Thats exactly how I read it too. And pretty much every party I have has people taking ranks in non-fundamental skills so that they can aid annother on trained only skills.
And yes, 2 people working the same lock is reasonable. I have done it before. When you have 6+ metal sticks coming out of a lock, it can be useful to have annother set of hands holding things in place.
| CoDzilla |
At which point you've ignored the rules, and still said "At level 4, to deal with anything important you need one person with a maximized lockpicking skill, and a 1,600 gold item specifically to boost that skill and another person with at least a +9 modifier so they auto pass the aid another."
...Or you spend 60 gold on an adamantine bolt and never care about locks again.
| Dire Mongoose |
...Or you spend 60 gold on an adamantine bolt and never care about locks again.

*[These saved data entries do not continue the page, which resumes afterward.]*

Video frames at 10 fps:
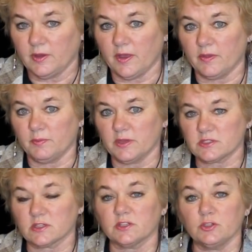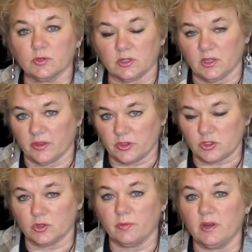And then basically you could cut the
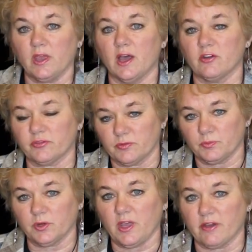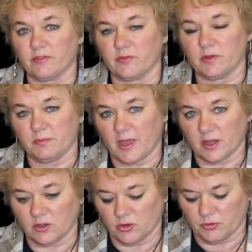tube in half, put half of it
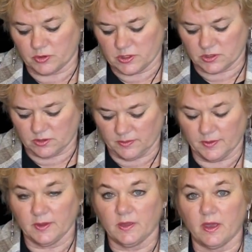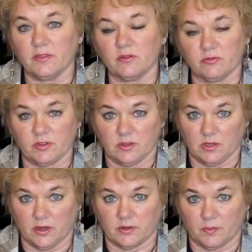back in your freezer, and then feed
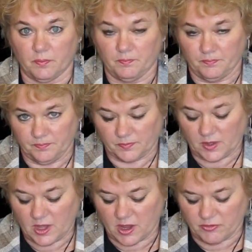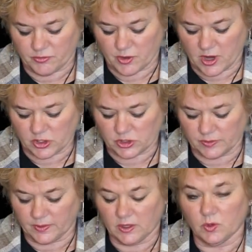the other half fresh.
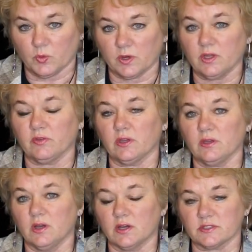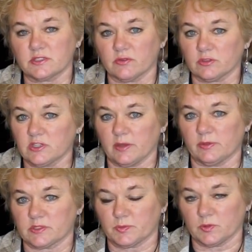We're giving several
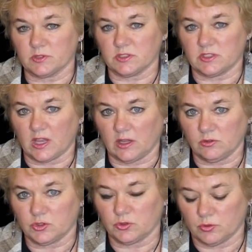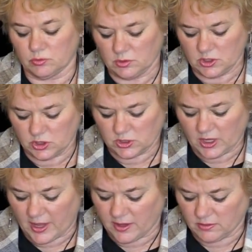tablespoons a day to each
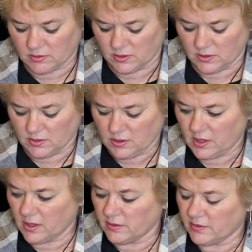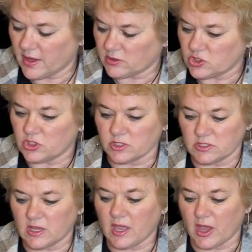cat, and that's
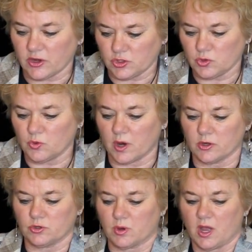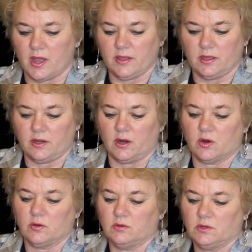just to add to our dry and
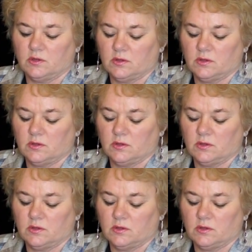our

Hypothetically, in an arms-race-taken-to-its-ultimate-conclusion kind of world in which 150 gp locks are on everything important but people just bypass them with 60 gp adamantine bolts, wouldn't all the locks on anything important end up being made out of adamantine themselves?
| Mistwalker |
Mischievious look
What if destroying the lock with the adamantine arrow activated some kind of anti-magic field, which collapsed the ceiling of the room (magic no longer holding it up), crushing everyone in the room?
| idilippy |
CoDzilla wrote:...Or you spend 60 gold on an adamantine bolt and never care about locks again.Hypothetically, in an arms-race-taken-to-its-ultimate-conclusion kind of world in which 150 gp locks are on everything important but people just bypass them with 60 gp adamantine bolts, wouldn't all the locks on anything important end up being made out of adamantine themselves?
But that's looking at things realistically, as if the characters were part of a larger, living world instead of the world being static outside of the adventuring party... Anyways, I've never had a problem with lower tier classes having things to do but if you are having problems with the rogue feeling overshadowed giving him more talents, or more uses of talents, more skill points, or maybe making it a little easier to sneak attack would help boost the rogue.
Also, designing encounters where the rogue's skills can be useful could help too, such as having occasional adventures where killing everything and throwing around spells is going to cause more trouble than it solves, such as anything inside a major city.